Exact copies of the records below are needed, free of pictures.

DATASET EXCERPTS below:

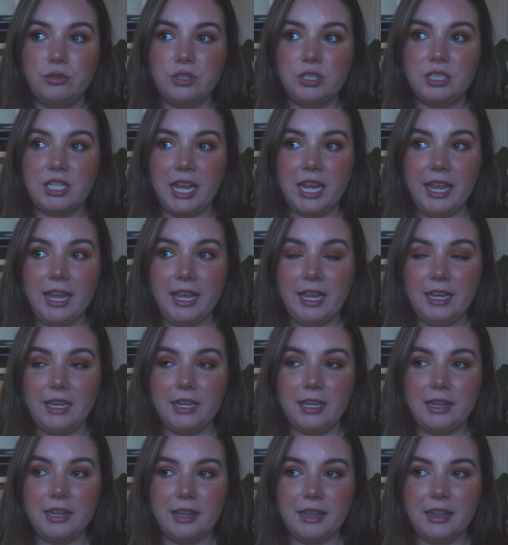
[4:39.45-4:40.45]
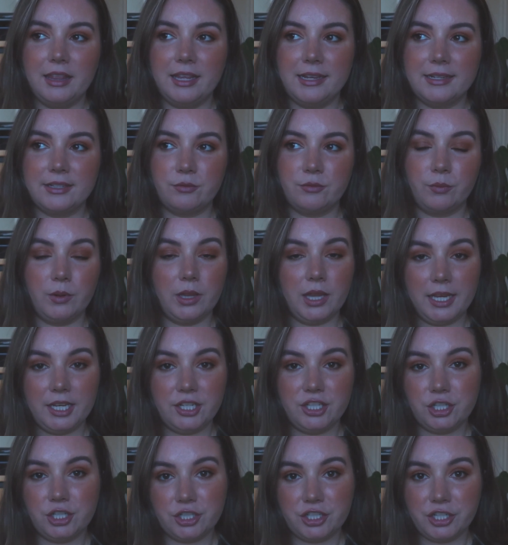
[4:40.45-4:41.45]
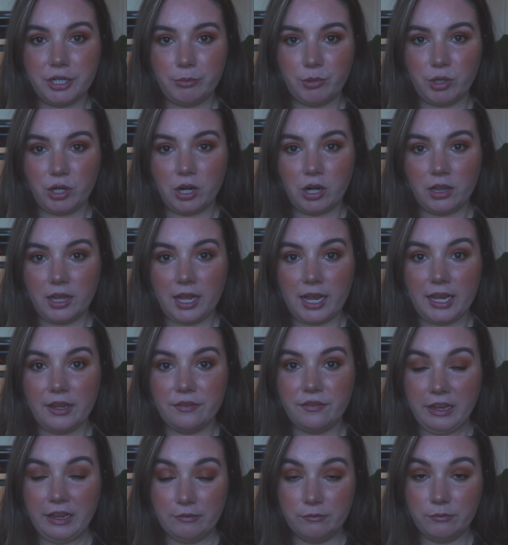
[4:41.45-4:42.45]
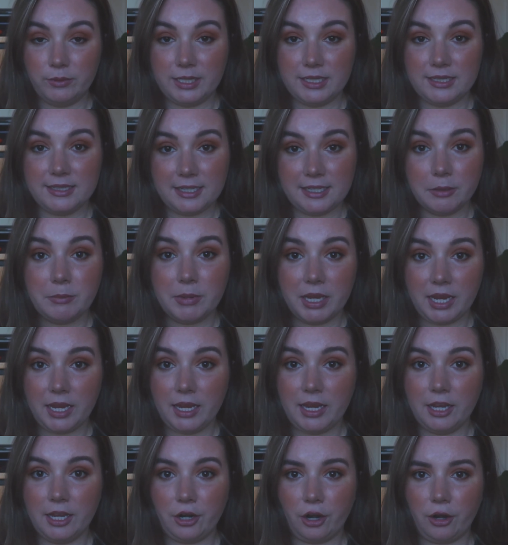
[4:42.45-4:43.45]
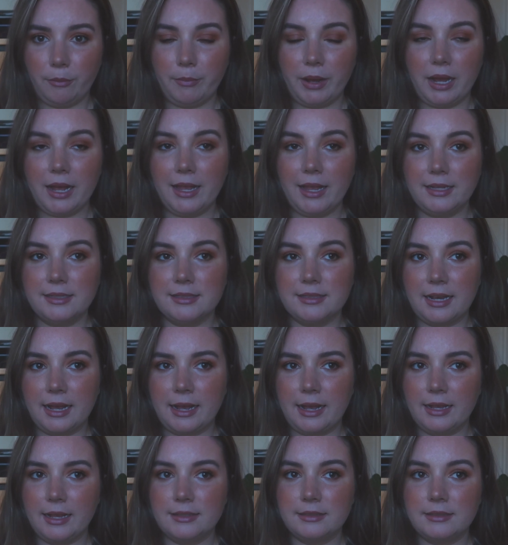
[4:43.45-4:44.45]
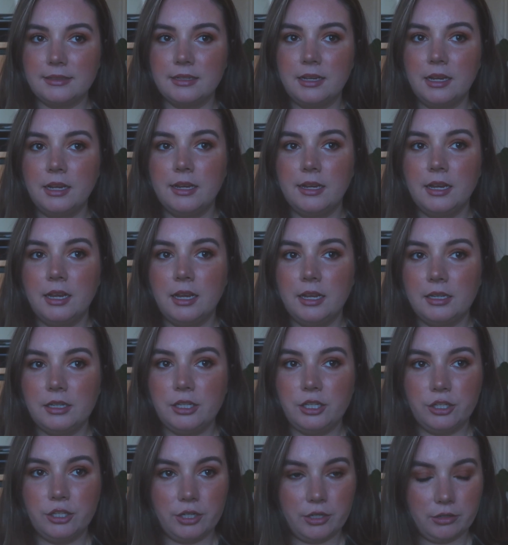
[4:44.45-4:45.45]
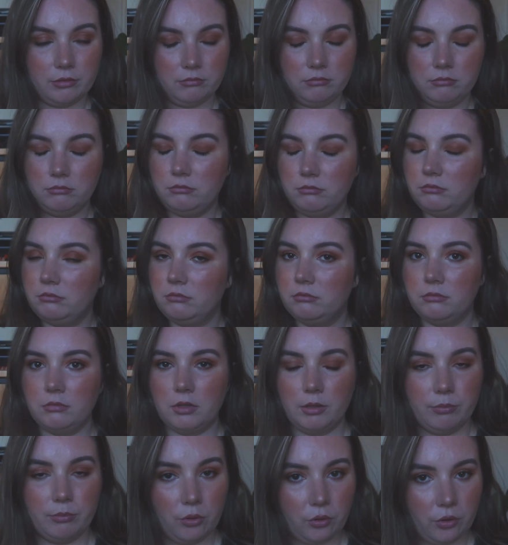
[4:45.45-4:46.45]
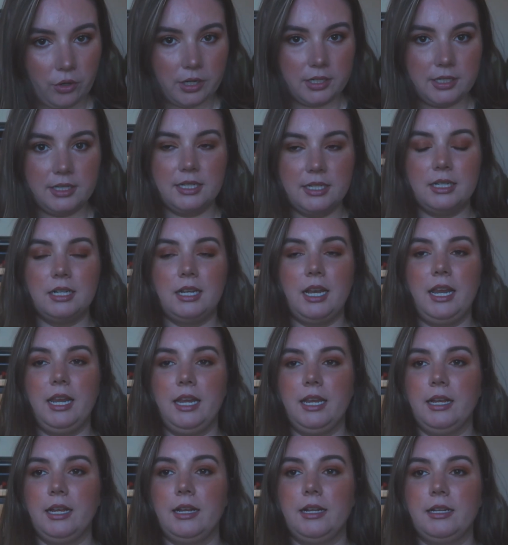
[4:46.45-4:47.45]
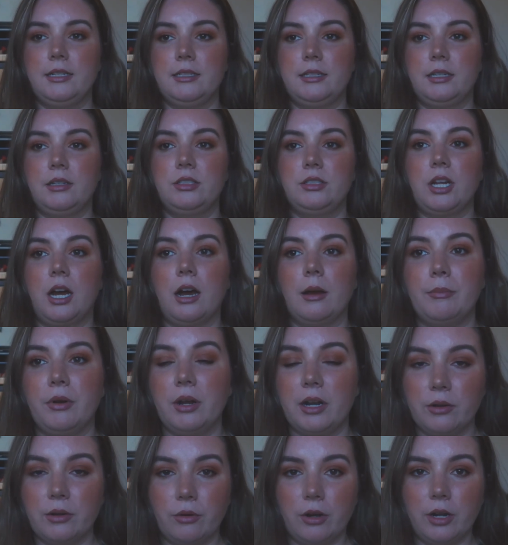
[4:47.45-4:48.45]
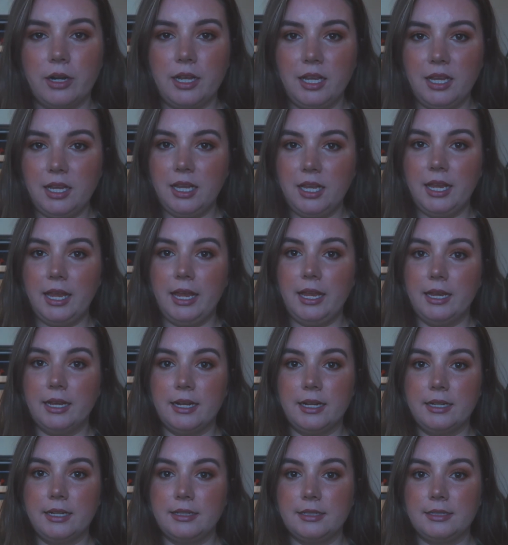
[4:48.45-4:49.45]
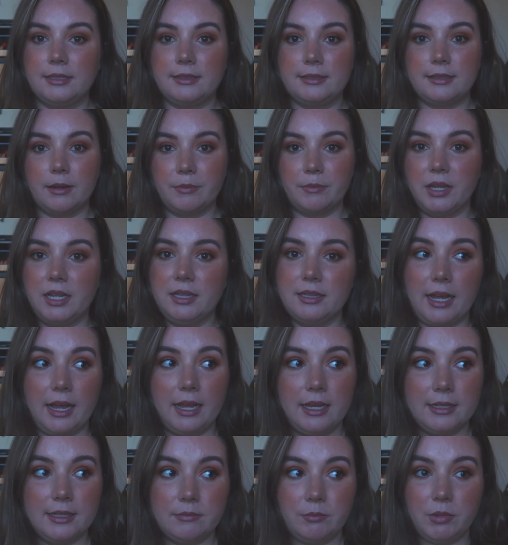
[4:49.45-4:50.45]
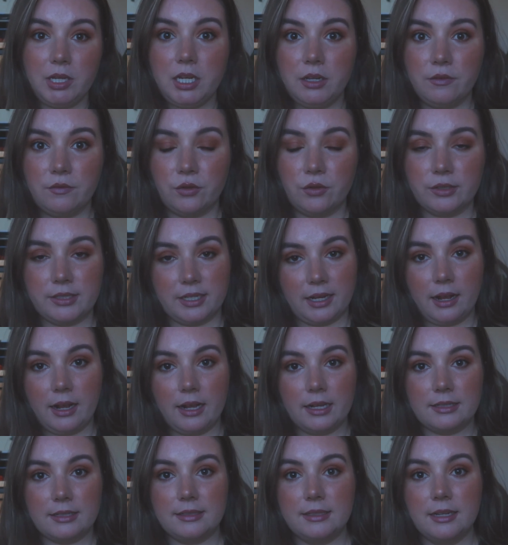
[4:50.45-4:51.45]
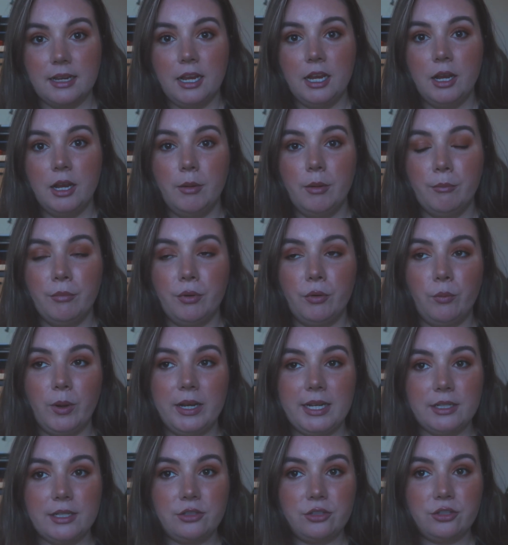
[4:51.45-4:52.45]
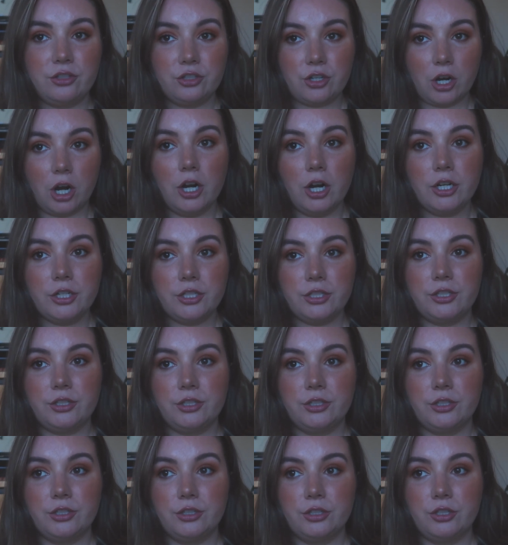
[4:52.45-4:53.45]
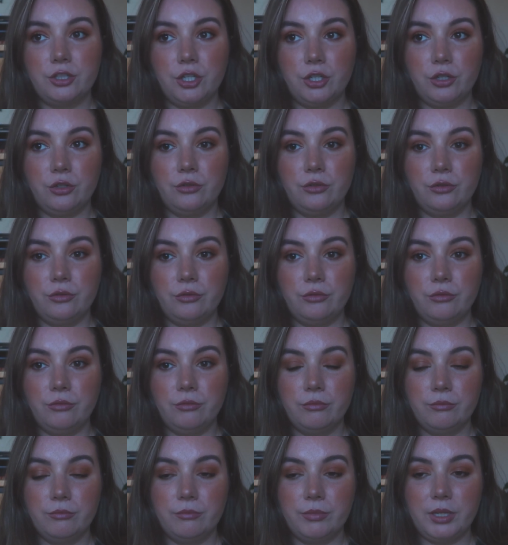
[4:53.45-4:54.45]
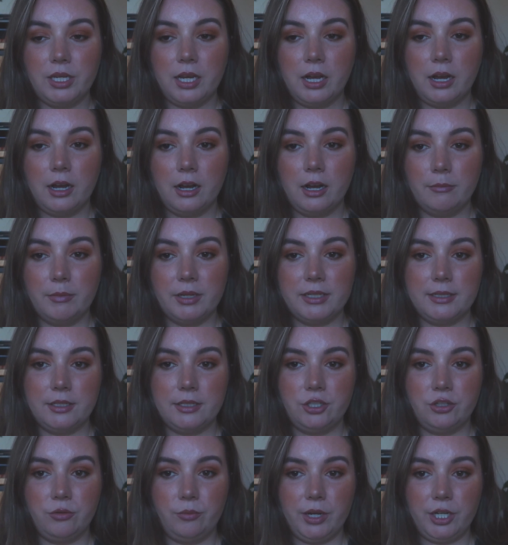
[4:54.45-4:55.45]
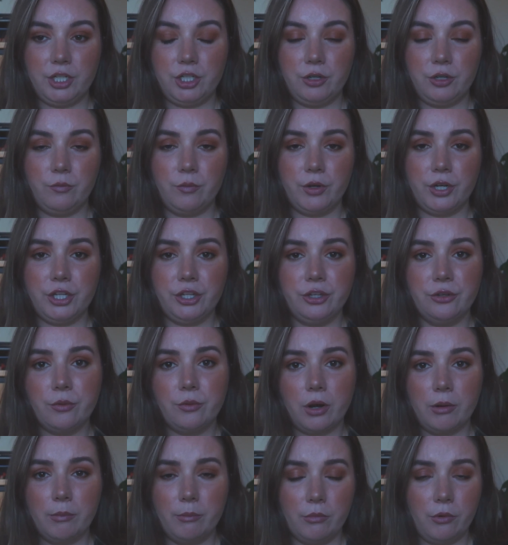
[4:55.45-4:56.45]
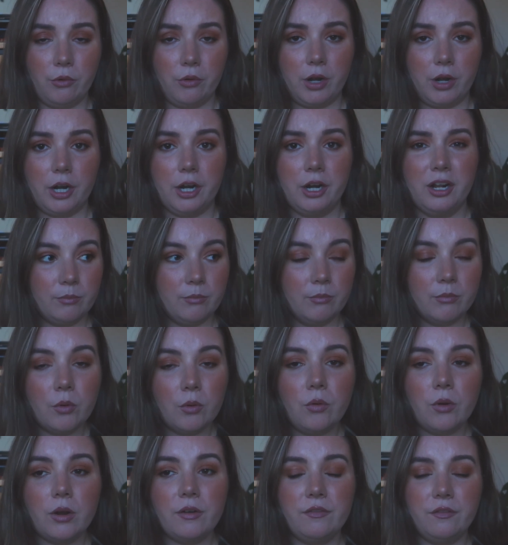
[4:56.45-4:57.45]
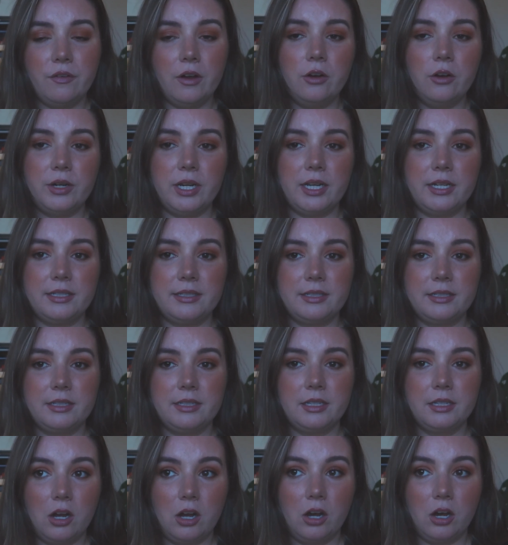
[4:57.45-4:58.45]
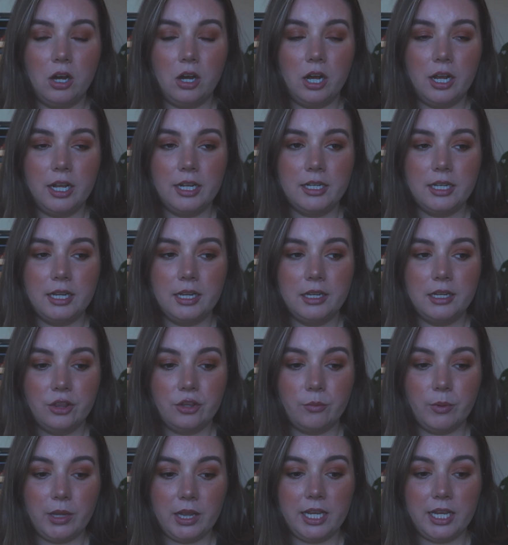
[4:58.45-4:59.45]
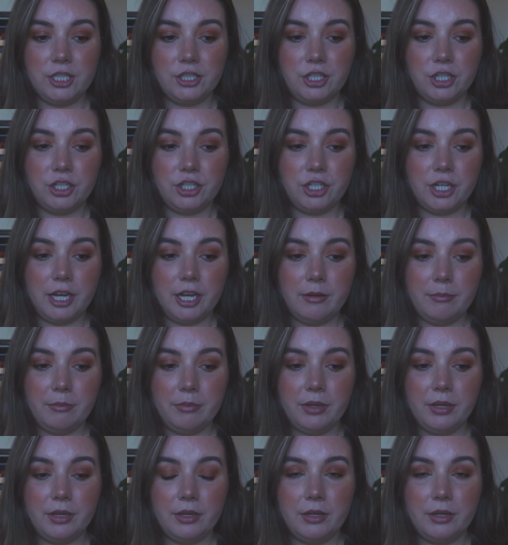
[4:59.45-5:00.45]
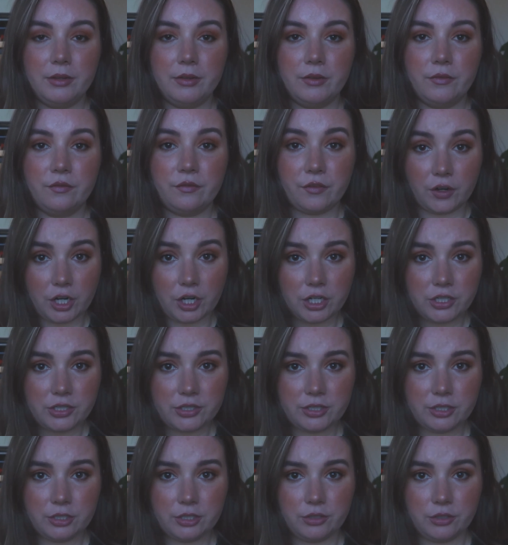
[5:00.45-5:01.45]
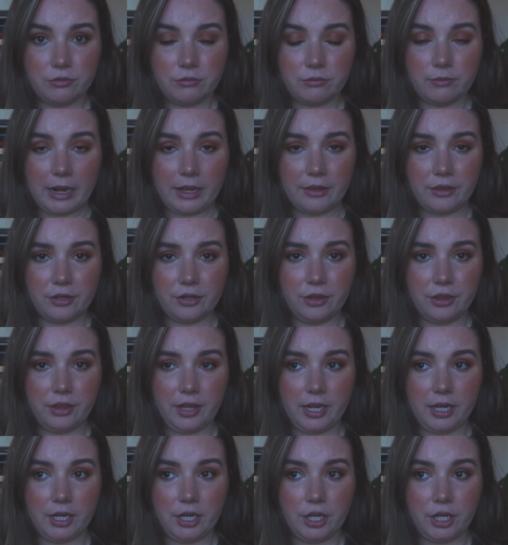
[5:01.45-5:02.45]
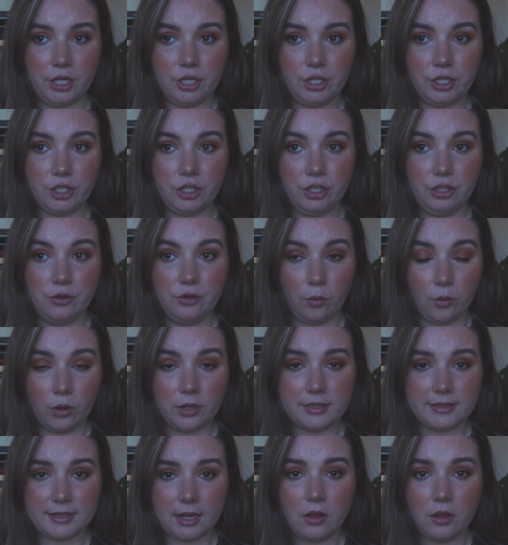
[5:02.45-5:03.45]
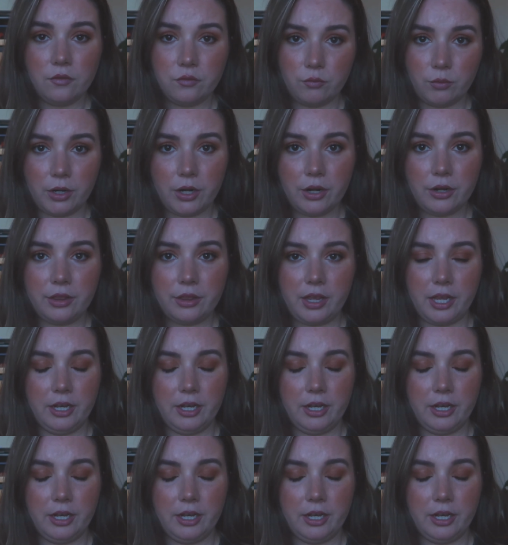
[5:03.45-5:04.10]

take this relationship in our life and we deem it in our minds as, you know, important and top priority and something that is meaningful to us. But when it starts to become a situation where you are more focused on the relationship first rather than your self-worth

End of DATASET EXCERPTS.

PROBLEM SOLUTION ▸
[4:39.45-4:40.45]
[4:40.45-4:41.45]
[4:41.45-4:42.45]
[4:42.45-4:43.45]
[4:43.45-4:44.45]
[4:44.45-4:45.45]
[4:45.45-4:46.45]
[4:46.45-4:47.45]
[4:47.45-4:48.45]
[4:48.45-4:49.45]
[4:49.45-4:50.45]
[4:50.45-4:51.45]
[4:51.45-4:52.45]
[4:52.45-4:53.45]
[4:53.45-4:54.45]
[4:54.45-4:55.45]
[4:55.45-4:56.45]
[4:56.45-4:57.45]
[4:57.45-4:58.45]
[4:58.45-4:59.45]
[4:59.45-5:00.45]
[5:00.45-5:01.45]
[5:01.45-5:02.45]
[5:02.45-5:03.45]
[5:03.45-5:04.10]

take this relationship in our life and we deem it in our minds as, you know, important and top priority and something that is meaningful to us. But when it starts to become a situation where you are more focused on the relationship first rather than your self-worth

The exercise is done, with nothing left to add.